Desvelando a realidade: Abate de vacas prenhas no contexto atual

Raquel Cannavô ofereceu perspicazes observações sobre o abate de vacas prenhas, destacando as implicações éticas e práticas que permeiam esse processo na indústria pecuária.

Os consumidores estão cada vez mais preocupados com a qualidade ética dos produtos que consomem. Dados do IBGE mostram que o número de vegetarianos no Brasil aumentou em 75% de 2012 a 2018, evidenciando uma crescente preocupação com a forma como os animais são abatidos e criados.

A população em geral não tem conhecimento do processo de abate, resultando na prática lamentável de abater vacas em fase final de gestação. O abate, historicamente, foi tratado do ponto de vista sanitário, com a ótica do bem-estar animal sendo uma consideração recente quando se trata de animais de produção.

Foto: Ernesto Souza / Ed. Globo

Ao abater vacas que estão prestes a parir, violamos questões fundamentais de bem-estar animal. O transporte em trabalho de parto, o parto em local inadequado e o subsequente transporte de volta para a propriedade junto com o bezerro violam normas de bem-estar animal e adicionam complexidades burocráticas ao processo.

Para aqueles que se preocupam com a imagem da pecuária e, principalmente, com o sofrimento desses animais, é fundamental para nosso progresso, como profissionais e como seres humanos, que vacas gestantes não sejam mais enviadas ao abate.

A veterinária conclui apelando aos profissionais da indústria pecuária para abordarem essas questões de maneira responsável, reconhecendo a necessidade de uma mudança significativa na abordagem do abate de vacas prenhas, não apenas como uma prática ética, mas como um passo crucial em direção ao avanço moral e humano.

Legislação e desafios jurídicos na atualidade: Onde estamos e para onde vamos?

A veterinária abordou o cenário jurídico relacionado ao abate de vacas prenhas, fornecendo informações detalhadas sobre as regulamentações existentes e os desafios enfrentados na mitigação desses casos.

Até o ano de 2017, o abate de vacas prenhas era permitido, com uma restrição sanitária relacionada ao consumo da carne daquelas que estavam no terço final da gestação, ou seja, nos últimos 3 meses.
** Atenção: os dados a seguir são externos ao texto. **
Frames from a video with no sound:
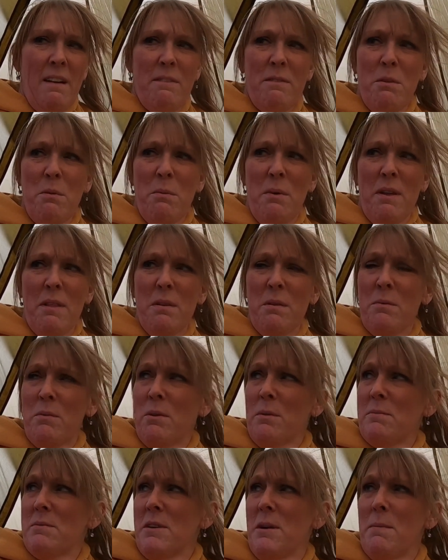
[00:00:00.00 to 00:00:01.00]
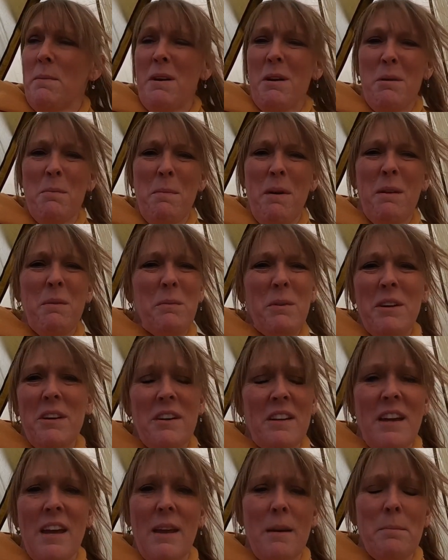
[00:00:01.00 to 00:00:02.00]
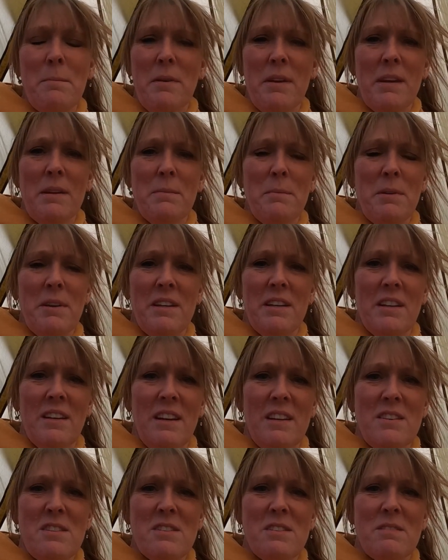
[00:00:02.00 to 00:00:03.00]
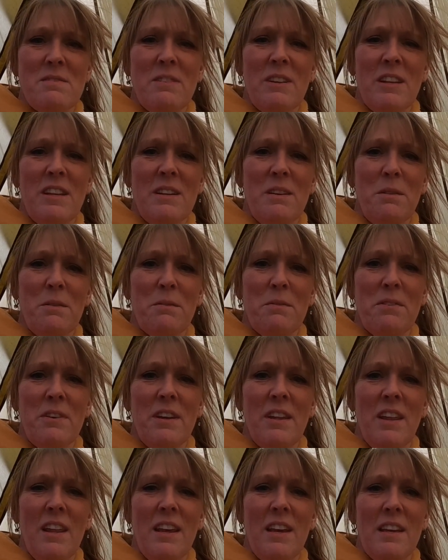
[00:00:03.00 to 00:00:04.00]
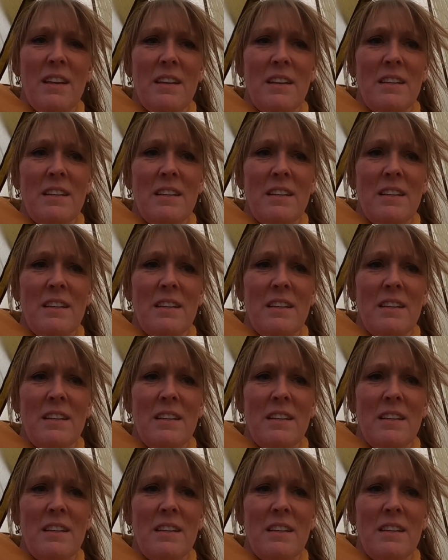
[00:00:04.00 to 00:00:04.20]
the weather warms up. I don't mind winter camping, but I just really don't feel like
Hoje, a restrição sanitária mudou, sendo aplicada à carne daquelas que pariram nos últimos 10 dias.

Foto: Jerônimo Vicenzi/Divulgação

Em termos de bem-estar animal, o único avanço significativo ocorreu em julho deste ano com a publicação da Portaria 864/MAPA, que veda o abate de vacas em fase de preparação para o parto. No entanto, na prática, isso resultará em multas apenas para os casos em que a vaca parir no curral do frigorífico, não abrangendo todas aquelas enviadas ao abate nos últimos 3 meses de gestação.

Quanto ao caminho jurídico, algumas organizações não governamentais já iniciaram ações nesse sentido, mas até o momento, sem sucesso.

As declarações de Raquel destacam a evolução recente nas regulamentações, particularmente no aspecto de bem-estar animal, mas também evidenciam as lacunas que ainda persistem. A veterinária aponta que, embora haja avanços, há necessidade de uma abordagem mais abrangente para mitigar efetivamente os casos de abate de vacas prenhas, indicando que o caminho jurídico ainda é desafiador e requer esforços contínuos por parte das organizações envolvidas.

Regulamentações e responsabilidades na indústria da pecuária: Uma abordagem holística necessária

A especialista detalha as regulamentações específicas e diretrizes éticas que regem o abate de vacas prenhas, bem como as práticas adotadas pelos produtores e trabalhadores do setor para garantir o cumprimento dessas normas.

As regulamentações mais recentes que regem o abate de vacas prenhas são encontradas na Portaria 365, datada de 16 de julho de 2021, e na Portaria 864, de 31 de julho de 2023, ambas emitidas pelo MAPA. É crucial que todos os envolvidos no setor estejam atentos a essas diretrizes.

A principal exigência estabelecida por essas portarias é a realização de um diagnóstico de gestação antes de enviar as fêmeas para o abate. O não cumprimento dessa norma pode resultar em multas se as fêmeas forem enviadas nos dias que antecedem o parto.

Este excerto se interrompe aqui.